Minister’s Message
February already! Over a month into 2018, is it time to stop wishing people a happy new year even if I haven’t seen or spoken to them yet this year? Or maybe I should start wishing people a Happy Chinese New Year which begins on February 16th this year. Chinese counting of years follows a twelve year cycle each represented by an animal – rat, cow (or ox), tiger, rabbit, dragon, snake, horse, sheep, chicken (or rooster), dog and pig. To further differentiate years ( and enable counting of days and months within a year) five colours white, black, green red and brown – and five ‘elements’ – metal, water, wood , fire and earth – are added. 2018 then becomes not just the year of the dog but the year of the brown earth dog. Those born in the year of the dog are said to be honest, friendly, faithful, loyal and smart, with a strong sense of responsibility.
This year Yan Tan (Chinese New Year) coincides with the beginning of Lent. For the Chinese there is a time of preparation before the New Year celebrations when families are busy giving their homes a thorough cleaning so that any ‘bad luck’ is swept away and the house is ready for good luck to enter but on new year’s eve all brooms and dust pans are put away so that good luck cannot be swept away. The home is decorated with red paper designs and phrases spelling out good wishes for the coming year and children receive gifts of money in lucky red envelopes.
In common with almost all celebrations food plays a big part in the proceedings and on New Year’s Eve a special family feast called ‘surrounding the stove’ or ‘weilu’ symbolises family unity and honours the past and present generations. Lights in the home are kept on for the whole night and of course no Chinese celebration is complete without fireworks as at midnight the sky is lit up by them as the old year is sent out and the New Year welcomed in, Above all though, Chinese New Year is a time for reconciliation, old grudges are forgiven, people are warm and friendly towards one another, gifts are given and received, families come together and it is a time of reunion and thanksgiving.
It must be a bit confusing for Chinese Christians. At first glance our Christian season of Lent which begins on February 14th seems a world away from these exuberant Chinese celebrations. It is a time of abstinence or even fasting, of reflection, introspection and self-examination rather than extrovert merry-making. And yet there are things that are common to both. On the eve of Lent we celebrate Shrove Tuesday when people prepare themselves for the fast, in the past and still in some Christian traditions, by going to confession to be spiritually prepared. (It is also for some a time for spring cleaning the house). And, of course, it is accompanied by a feast or carnival to use up the last of the rich foods such as meat and eggs, known in many places as Mardi Gras or Fat Tuesday, celebrating with parades, dancing and dressing up in elaborate costumes, better known to is in this country as Pancake Day.

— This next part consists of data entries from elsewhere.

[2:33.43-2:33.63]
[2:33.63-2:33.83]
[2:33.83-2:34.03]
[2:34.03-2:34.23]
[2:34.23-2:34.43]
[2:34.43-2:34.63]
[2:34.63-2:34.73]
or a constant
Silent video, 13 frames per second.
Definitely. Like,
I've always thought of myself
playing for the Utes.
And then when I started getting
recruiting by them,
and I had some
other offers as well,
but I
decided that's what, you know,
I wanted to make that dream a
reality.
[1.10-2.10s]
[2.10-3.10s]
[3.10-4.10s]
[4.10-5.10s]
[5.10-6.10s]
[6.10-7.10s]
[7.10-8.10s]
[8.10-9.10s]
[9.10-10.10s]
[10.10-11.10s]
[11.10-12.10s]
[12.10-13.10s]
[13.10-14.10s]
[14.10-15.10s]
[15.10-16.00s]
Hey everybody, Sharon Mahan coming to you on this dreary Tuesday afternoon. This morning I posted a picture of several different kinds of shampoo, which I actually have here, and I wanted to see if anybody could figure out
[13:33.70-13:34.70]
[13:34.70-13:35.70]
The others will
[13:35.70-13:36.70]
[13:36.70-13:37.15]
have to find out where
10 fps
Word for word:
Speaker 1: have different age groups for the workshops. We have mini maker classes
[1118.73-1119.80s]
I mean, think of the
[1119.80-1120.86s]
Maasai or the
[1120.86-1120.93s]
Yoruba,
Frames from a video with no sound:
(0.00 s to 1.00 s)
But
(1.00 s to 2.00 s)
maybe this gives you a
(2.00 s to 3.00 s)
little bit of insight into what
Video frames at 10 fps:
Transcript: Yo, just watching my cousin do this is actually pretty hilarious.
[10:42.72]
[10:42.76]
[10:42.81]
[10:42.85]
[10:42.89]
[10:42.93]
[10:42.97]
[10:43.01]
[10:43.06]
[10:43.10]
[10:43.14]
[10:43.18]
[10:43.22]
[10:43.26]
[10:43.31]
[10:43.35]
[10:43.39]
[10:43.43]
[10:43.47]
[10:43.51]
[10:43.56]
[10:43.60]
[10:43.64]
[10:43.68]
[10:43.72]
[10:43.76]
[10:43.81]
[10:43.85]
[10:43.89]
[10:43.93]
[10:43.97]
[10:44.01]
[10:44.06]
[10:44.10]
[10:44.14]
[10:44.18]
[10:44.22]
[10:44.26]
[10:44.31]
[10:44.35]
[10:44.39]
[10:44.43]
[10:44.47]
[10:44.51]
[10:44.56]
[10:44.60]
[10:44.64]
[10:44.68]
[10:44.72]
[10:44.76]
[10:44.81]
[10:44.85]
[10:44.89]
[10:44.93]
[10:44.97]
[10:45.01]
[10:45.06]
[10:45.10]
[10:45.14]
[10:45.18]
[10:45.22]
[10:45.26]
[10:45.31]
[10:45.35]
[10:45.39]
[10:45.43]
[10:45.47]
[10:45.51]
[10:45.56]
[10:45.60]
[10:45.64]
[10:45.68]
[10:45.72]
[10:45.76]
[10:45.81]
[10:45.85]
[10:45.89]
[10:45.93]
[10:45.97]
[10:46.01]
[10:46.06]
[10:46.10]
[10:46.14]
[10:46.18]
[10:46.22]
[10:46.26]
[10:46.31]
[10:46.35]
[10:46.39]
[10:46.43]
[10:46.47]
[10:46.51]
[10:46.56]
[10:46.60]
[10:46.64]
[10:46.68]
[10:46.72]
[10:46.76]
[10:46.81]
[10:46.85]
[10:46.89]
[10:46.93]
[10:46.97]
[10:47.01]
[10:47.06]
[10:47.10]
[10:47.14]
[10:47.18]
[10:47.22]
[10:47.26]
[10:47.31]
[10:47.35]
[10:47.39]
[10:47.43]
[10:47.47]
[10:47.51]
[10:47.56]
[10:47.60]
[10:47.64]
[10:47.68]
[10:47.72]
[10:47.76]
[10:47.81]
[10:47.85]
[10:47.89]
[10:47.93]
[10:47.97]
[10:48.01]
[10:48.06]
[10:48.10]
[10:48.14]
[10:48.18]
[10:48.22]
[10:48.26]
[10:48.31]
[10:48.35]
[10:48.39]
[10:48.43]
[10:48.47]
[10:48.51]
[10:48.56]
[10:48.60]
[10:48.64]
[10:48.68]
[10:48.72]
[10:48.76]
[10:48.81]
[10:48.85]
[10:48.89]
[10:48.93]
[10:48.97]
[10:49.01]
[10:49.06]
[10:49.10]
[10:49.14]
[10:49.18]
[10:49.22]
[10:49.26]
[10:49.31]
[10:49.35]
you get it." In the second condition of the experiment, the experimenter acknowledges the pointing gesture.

And both Lent and Yuan Tan are times to make a new start it is a time of wiping the slate clean and beginning afresh. So if you didn’t make any New Year’s resolutions, or they didn’t last very long and you want to start again, now is the time to do it. In the second letter to the Corinthians, St Paul wrote, “If anyone is in Christ they are a new creation; the old has gone the new had come!” (2 Corinthians 5:17). So as we celebrate let us not lose sight of the new opportunities that lie before us.
Gung hei faat choi (wishing you a happy and prosperous New Year)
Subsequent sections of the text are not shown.